▶ [The task] Down to the last line below, write out every line exactly, starting with the one that contains "(1.07 s to 2.13 s)" and leaving out the pictures.

▶ [Dataset records]

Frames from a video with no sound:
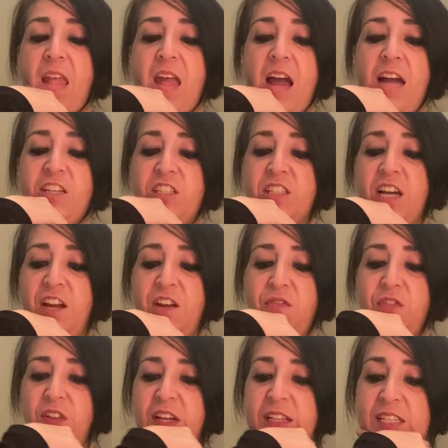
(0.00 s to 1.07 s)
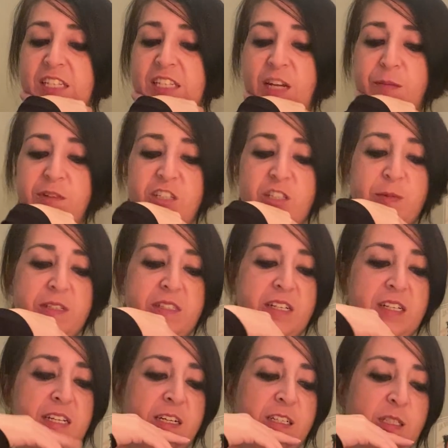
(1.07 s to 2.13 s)
I just kind of feel like the damage has been
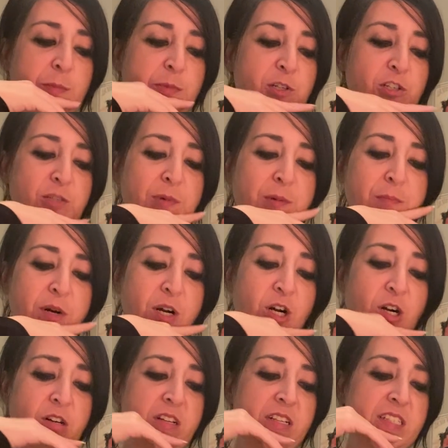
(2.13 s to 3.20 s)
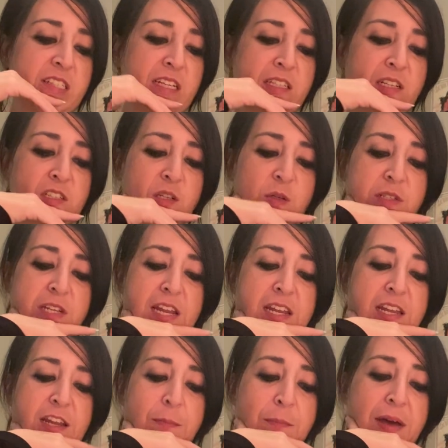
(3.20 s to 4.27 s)
done here. The bridge has been burned. It's like there's no
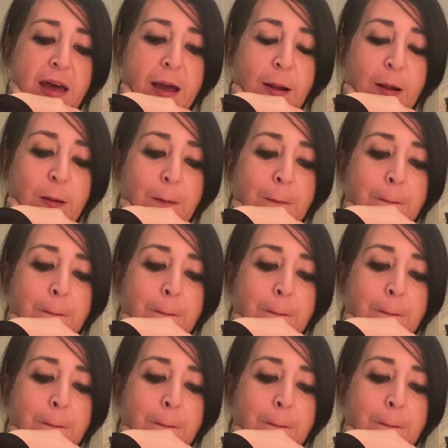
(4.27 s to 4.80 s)
taking it back.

▶ [Task response]
(1.07 s to 2.13 s)
I just kind of feel like the damage has been
(2.13 s to 3.20 s)
(3.20 s to 4.27 s)
done here. The bridge has been burned. It's like there's no
(4.27 s to 4.80 s)
taking it back.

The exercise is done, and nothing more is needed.